Patrick Hensley: Yeah. So we're going to cover the role of a complete endoscopic transurethral resection with respect to tri-modality therapy. What is the role of a complete resection, maximally safe transurethral resection versus timely initiation of tri-modality therapy? What is the role of placement of fiducial markers for a boost to the primary tumor site? So that's the radiation or tri-modality therapy team. We're going to look at the role of a maximally safe transurethral resection when starting systemic therapy for both muscle-invasive disease in the neoadjuvant setting, but also in the systemic therapy setting for metastatic disease. Specifically with respect to technique, and this is where the urologists are really going to weigh in on intraoperatively, what is the role for advanced cystoscopic techniques? What are the methods by which and indications for bladder mapping? How do we evaluate the upper tracts appropriately? How do we use risk-stratified restaging transurethral resection, perioperative chemotherapy? And I think really importantly, how do we in a standardized fashion document our TURBT findings with respect to size and focality and endoscopic appearance of the tumor and the overall health and holistic view of the bladder? We'll have a team dedicated to mitigating periprocedural toxicity through preventative measures and implementation of ERAS protocols.

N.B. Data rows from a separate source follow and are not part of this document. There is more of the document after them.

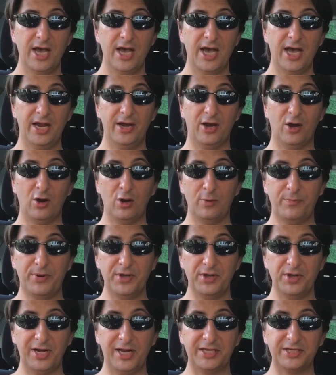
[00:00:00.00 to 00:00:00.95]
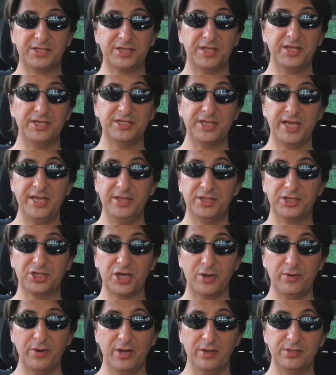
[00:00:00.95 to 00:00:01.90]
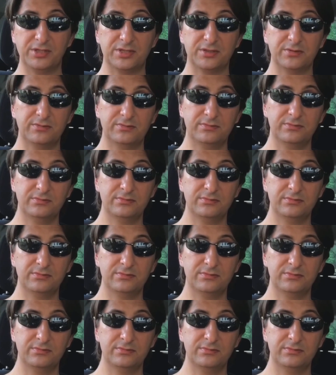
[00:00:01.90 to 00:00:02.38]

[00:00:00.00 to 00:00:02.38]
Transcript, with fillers: and I'll put a link to this in the show notes.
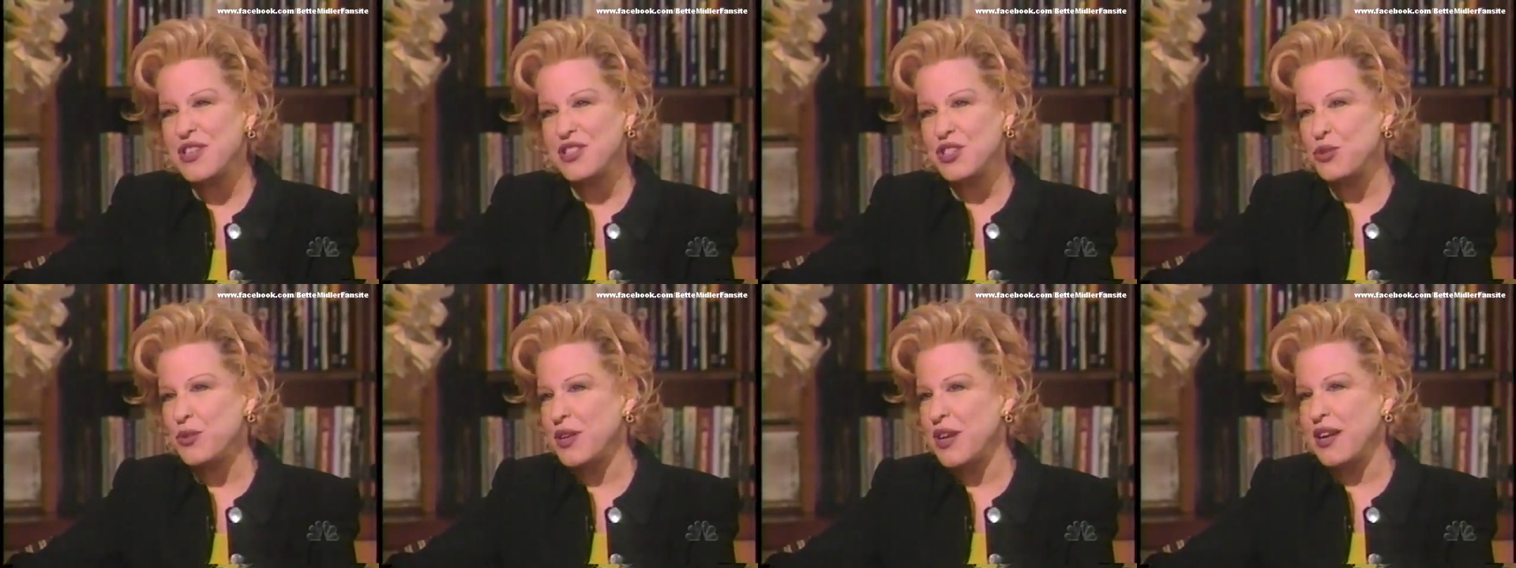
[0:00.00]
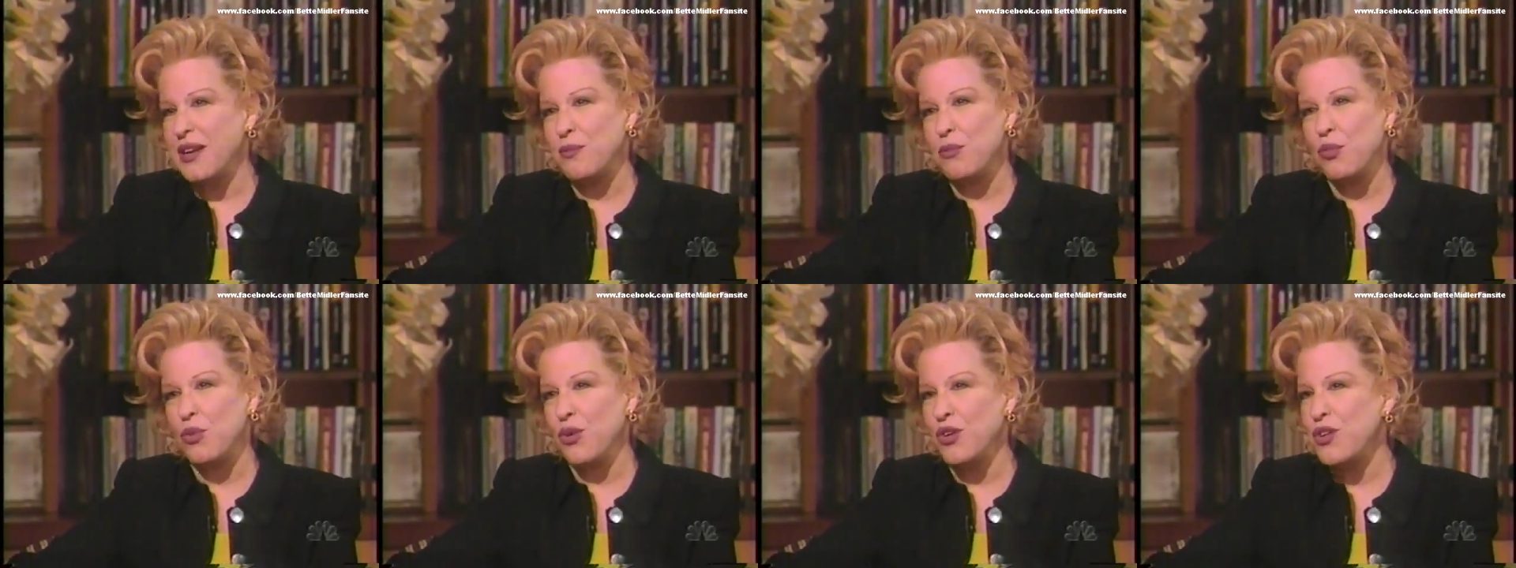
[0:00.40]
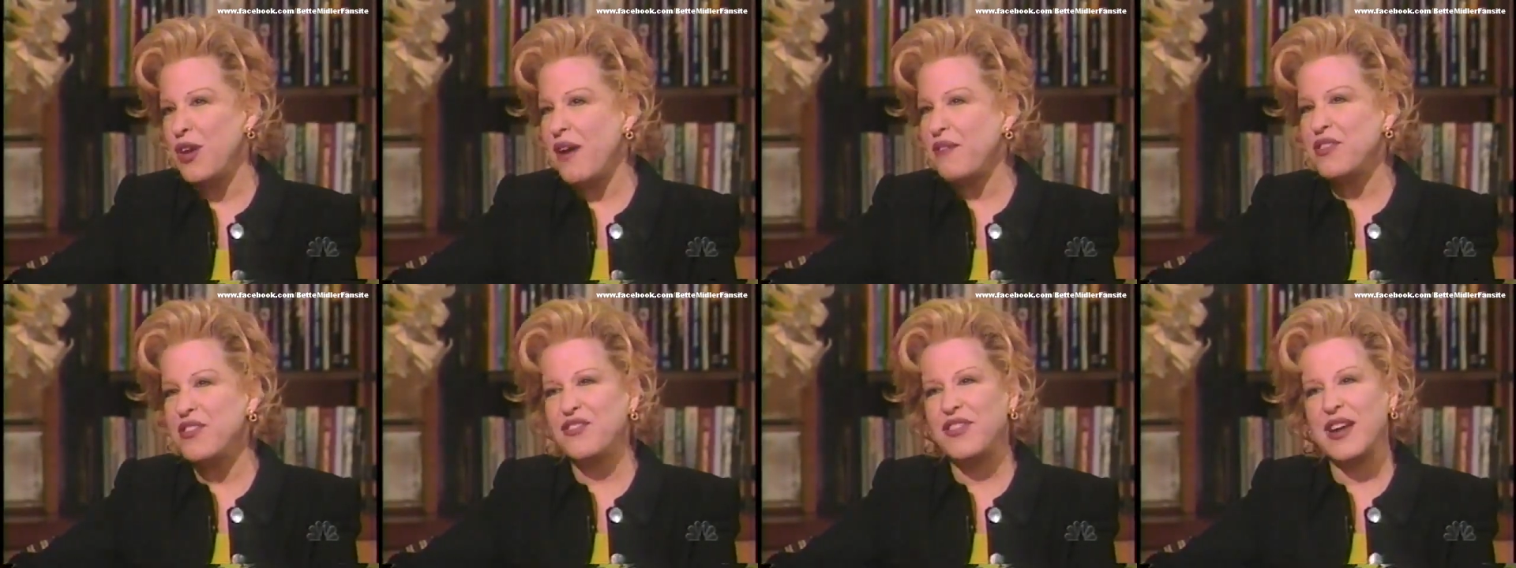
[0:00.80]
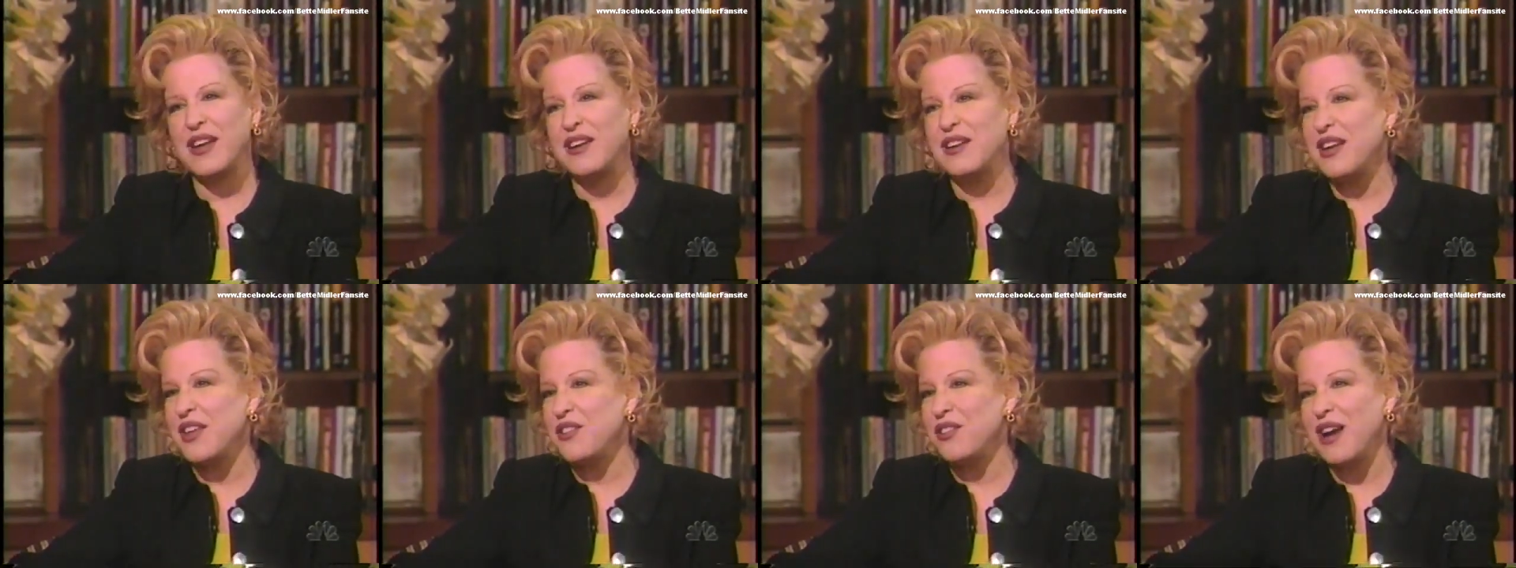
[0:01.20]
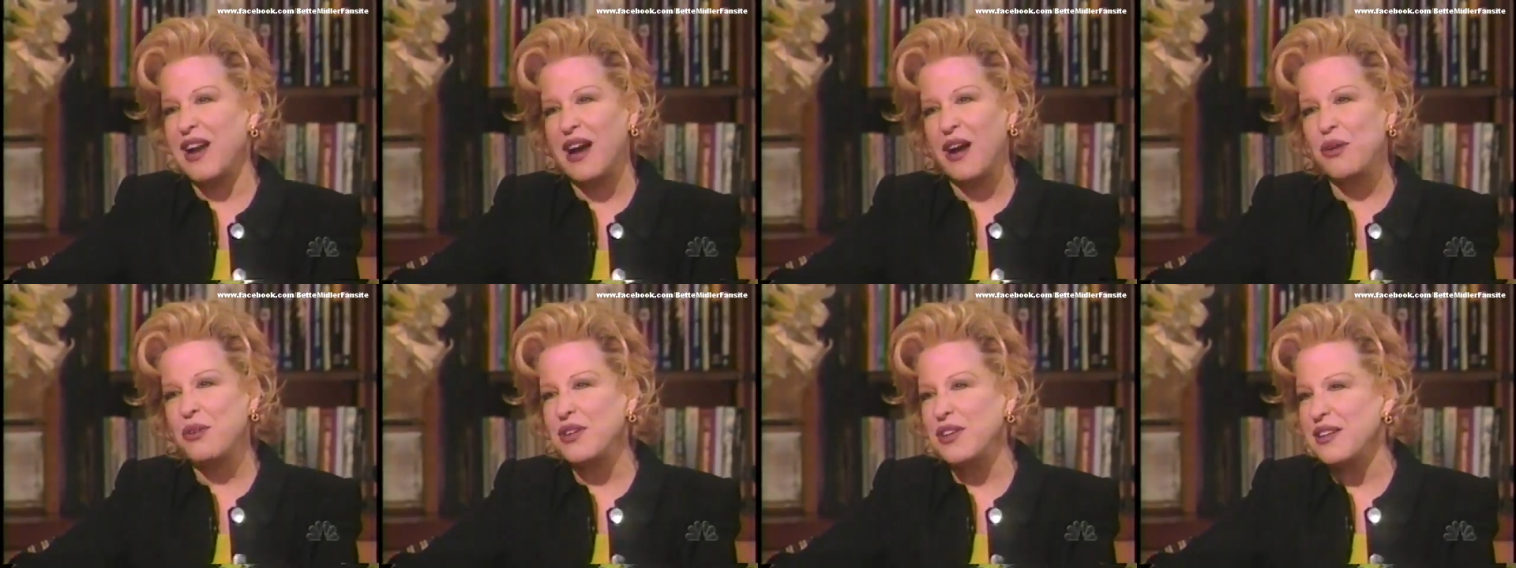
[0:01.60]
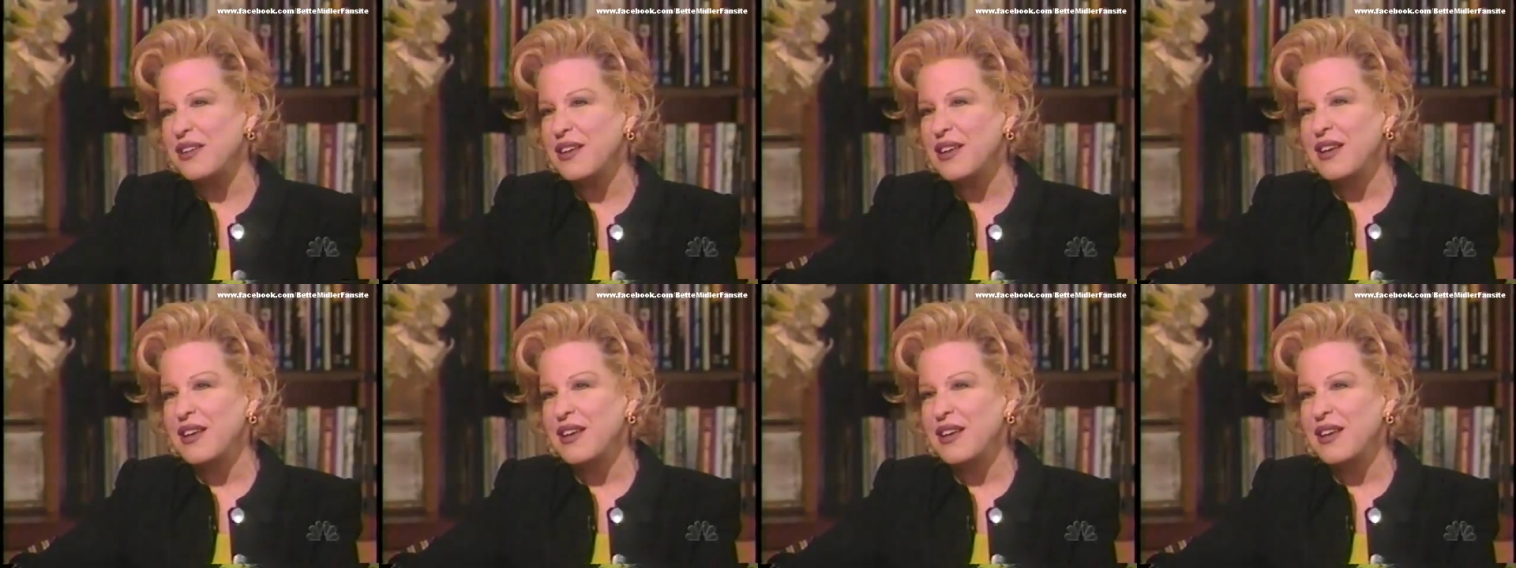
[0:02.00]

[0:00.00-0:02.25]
into it anymore. You have to find another outlet.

I think that's where the patient-reported outcomes, both in a clinical trial setting, but also in the real-world clinical practice setting, makes a lot of sense. And then I'm really looking forward to a session that's going to be led by our translational colleagues, as well as our pathologists on how do we adequately or appropriately report a TURBT finding from a pathology report perspective? What do our translational science colleagues need from an adequate tissue sampling perspective? What's the role of fresh tissue and biospecimen tumor banks, et cetera?

Ashish Kamat: Yeah. As I hear you talk about the different teams, I'm so happy I volunteered you to co-lead this effort. Thank you for doing that and thank you for taking the time.

Patrick Hensley: My pleasure. Thank you.